I guess Shaun doesn't think I've fallen enough on roller skates because he got us and the kids a Hoverboard. 😂😂😂 We've all been playing with it this evening and I gotta say - it's pretty fun!

He said it was a Deal of the Day from Best Buy. It's a pretty multi-chrome color that I guess no one else wanted because it was on Clearance for $50 (down from $250)! No complaints here!

It's a beautiful day to play outside; 60° F and not a cloud in sight.

It's a beautiful day to play outside; 60° F and not a cloud in sight.


Tuesday, January 11, 2022

I'm feeling down today.

I'm feeling down today. I woke up earlier than I wanted to for Rose's appointment. Then the news wasn't great. It was beautiful out and I kept telling myself that I should go skate, but could never muster up the mojo to do it. My butt still hurts from my last fall without butt padding (over a week ago now). I don't think I broke my tailbone but it feels bruised and really sore when I move certain ways. Skate practice is tonight and I just don't think I'm gonna make it.

For the most part lately if I don't exercise I make it a point to do physical activity like chores or something. And yet today I've sat here like a lump. I napped. I ate. I sat. I scrolled. Blegh.

Rose usually hangs out with me when I'm on the couch, but she's not today. I think she is holding the violation of her bottom at the vet against me. I don't blame her. I know it wasn't a pleasant experience for her, especially since she's so scared of anything when Cubba's not around. Poor pup.

Anyway. This is a jumbly mess. I wanted a photo of my skates all together so I took one. Here it is. At least the shiny and colorful sparked a few moments joy.


Rose had another vet appointment today.

Rose had another vet appointment today. After having her anal glands expressed at her last visit her doctor said her bottom would likely be irritated and that her weird coochie-stomp behavior may not improve for a day or two. He said if it persisted that we should bring her back.

Well, it persisted.

He examined her again, but this time when he parted her vulva a mass of tissue about the size of a small bouncy ball came out. I was like "I didn't know they did that!" and he explained that normally they do not. He said that did not happen last time he checked her, either.

So weird-puppy is scheduled for surgery in a couple of weeks. Doc said that due to her age and being spayed there's an 86% chance that it's NOT cancer. Given that information we might have considered not doing surgery; however, the fact that it clearly bothers her means it needs to be dealt with. The up-side to doing the surgery is that we can confirm whether or not it's cancer. Paws crossed that it is not.

Monday, January 10, 2022

I didn't skate today like I'd planned to.
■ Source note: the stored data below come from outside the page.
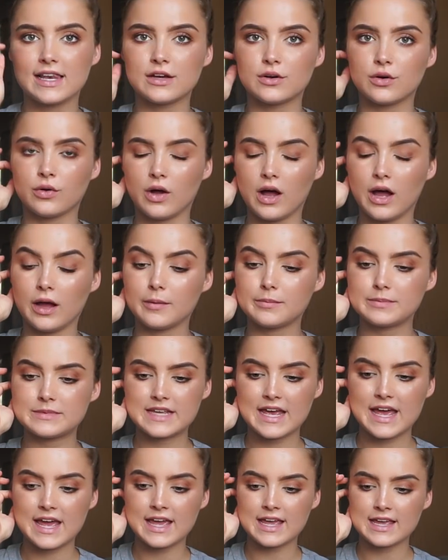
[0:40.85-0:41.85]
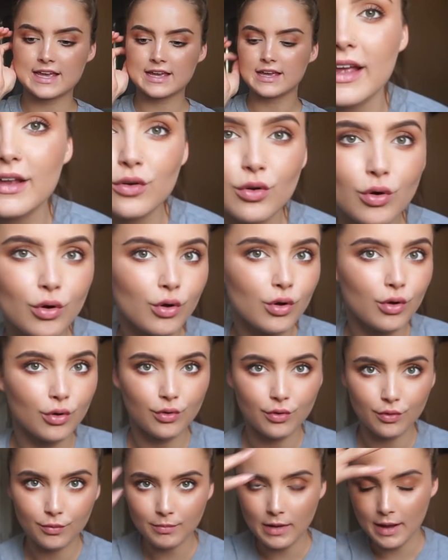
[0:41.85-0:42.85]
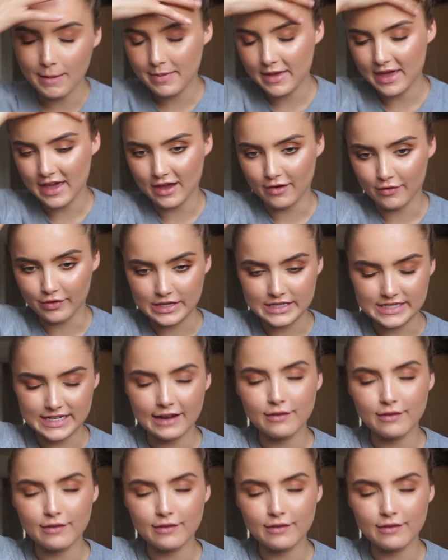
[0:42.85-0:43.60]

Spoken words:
a little update. Ignore my appearance.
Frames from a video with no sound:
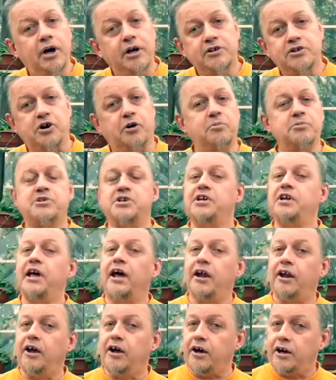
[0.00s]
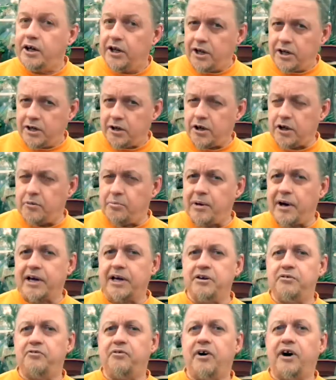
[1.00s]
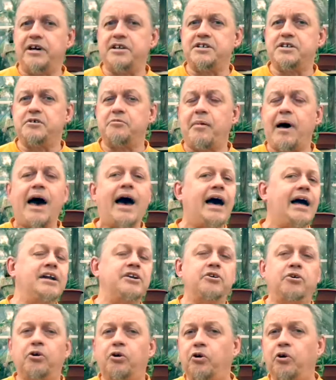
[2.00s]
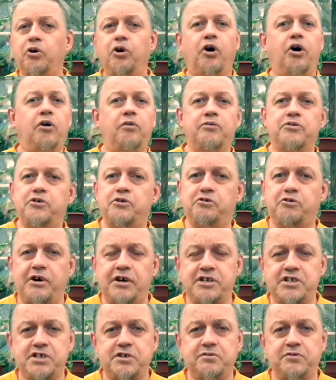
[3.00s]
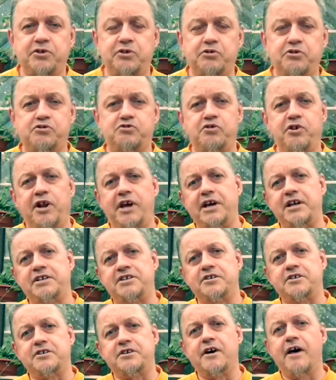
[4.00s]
Thomsonella, Pachyphytum and all of the rest of those related.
I didn't skate today like I'd planned to. My body is a little sore and I was really more into cleaning and checking other stuff off my to-do list during the good daylight hours. That's not exciting, but sometimes it's hard for me to switch gears. Better to get SOME things done than waste the day trying to change my mind. I already know how stubborn I am. 😂😂😂 

This evening I removed some old chipping polish from my nails, cut and filed them, pushed my cuticles, moisturized like crazy, and re-painted my nubs. After a week of cleaning and organizing my nail plates my poor fingernails were dry and broken and peeling and sad. I hate it when I let them get in that shape; it literally just FEELS bad to my body.
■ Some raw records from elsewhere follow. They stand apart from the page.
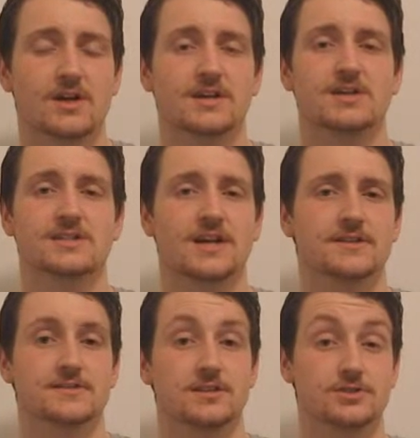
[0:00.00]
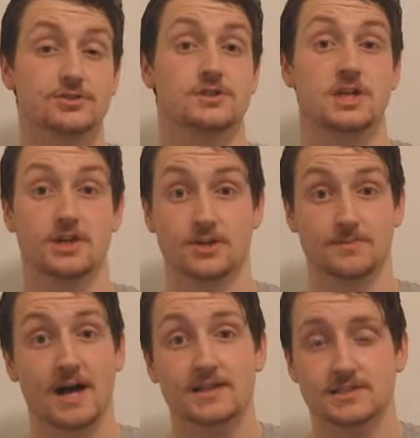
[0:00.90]
contains a deuterium
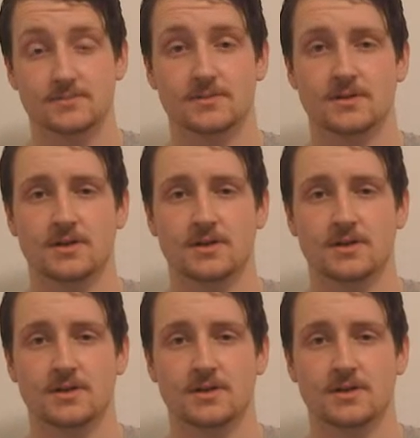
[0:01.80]
atom,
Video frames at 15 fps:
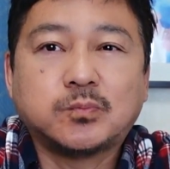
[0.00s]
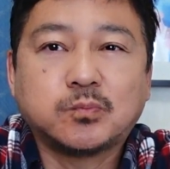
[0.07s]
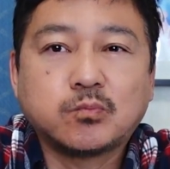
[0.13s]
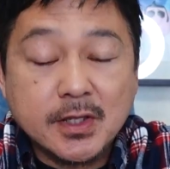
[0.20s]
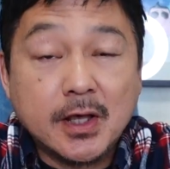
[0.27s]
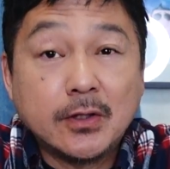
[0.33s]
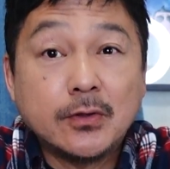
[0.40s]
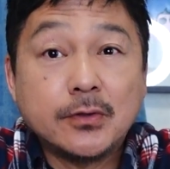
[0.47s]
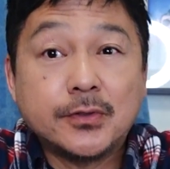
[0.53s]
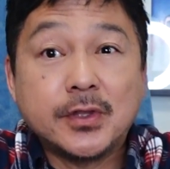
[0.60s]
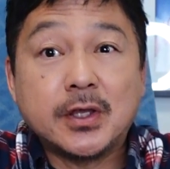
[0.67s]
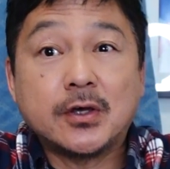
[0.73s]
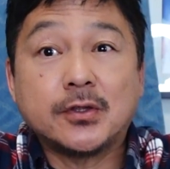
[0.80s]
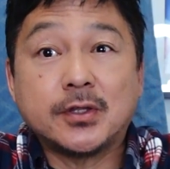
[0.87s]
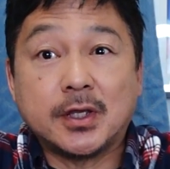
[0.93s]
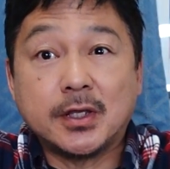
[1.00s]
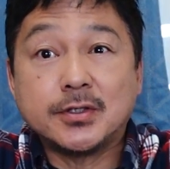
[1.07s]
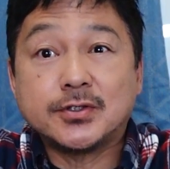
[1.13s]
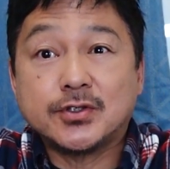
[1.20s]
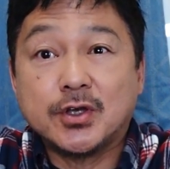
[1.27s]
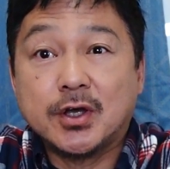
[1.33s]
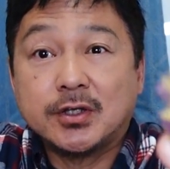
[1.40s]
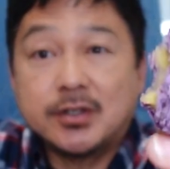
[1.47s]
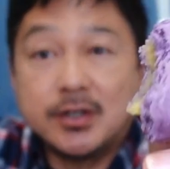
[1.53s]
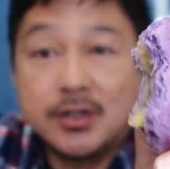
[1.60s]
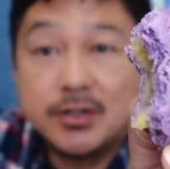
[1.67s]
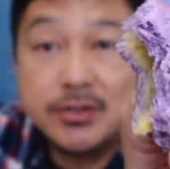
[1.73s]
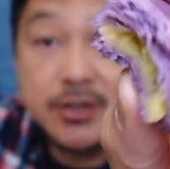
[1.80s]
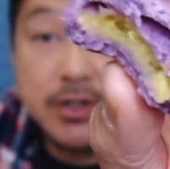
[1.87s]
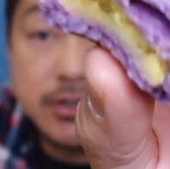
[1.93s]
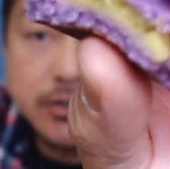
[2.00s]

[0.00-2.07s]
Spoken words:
The yellow thing on the inside is a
You'd think that with as excited as I am about getting my nail plates organized I'd be dying to get my nails super fancy. I am; however, my stamping polish is still packed away and it's a whole thing to dig it out. I've got some drawers coming on Friday and I'm planning to get my nail stuff (except for the rest of my polish) unpacked and organized. Polish comes last... I need a(nother) giant, sturdy shelf before I start (or finish?) that endeavor. 😬

Anyway. I feel better. Except that Rose and I both have doctor appointments tomorrow and skate practice is tomorrow and I haven't tried my speed skates yet. I kind of don't want to show up in them until I know I can use them. It might end up being too hectic of a day to make it to practice, anyway. I'm trying not to stress over it. The person who helped me Sunday probably won't be there and I don't think I can keep up with the group so it might be for the best if I sit this one out. We'll see.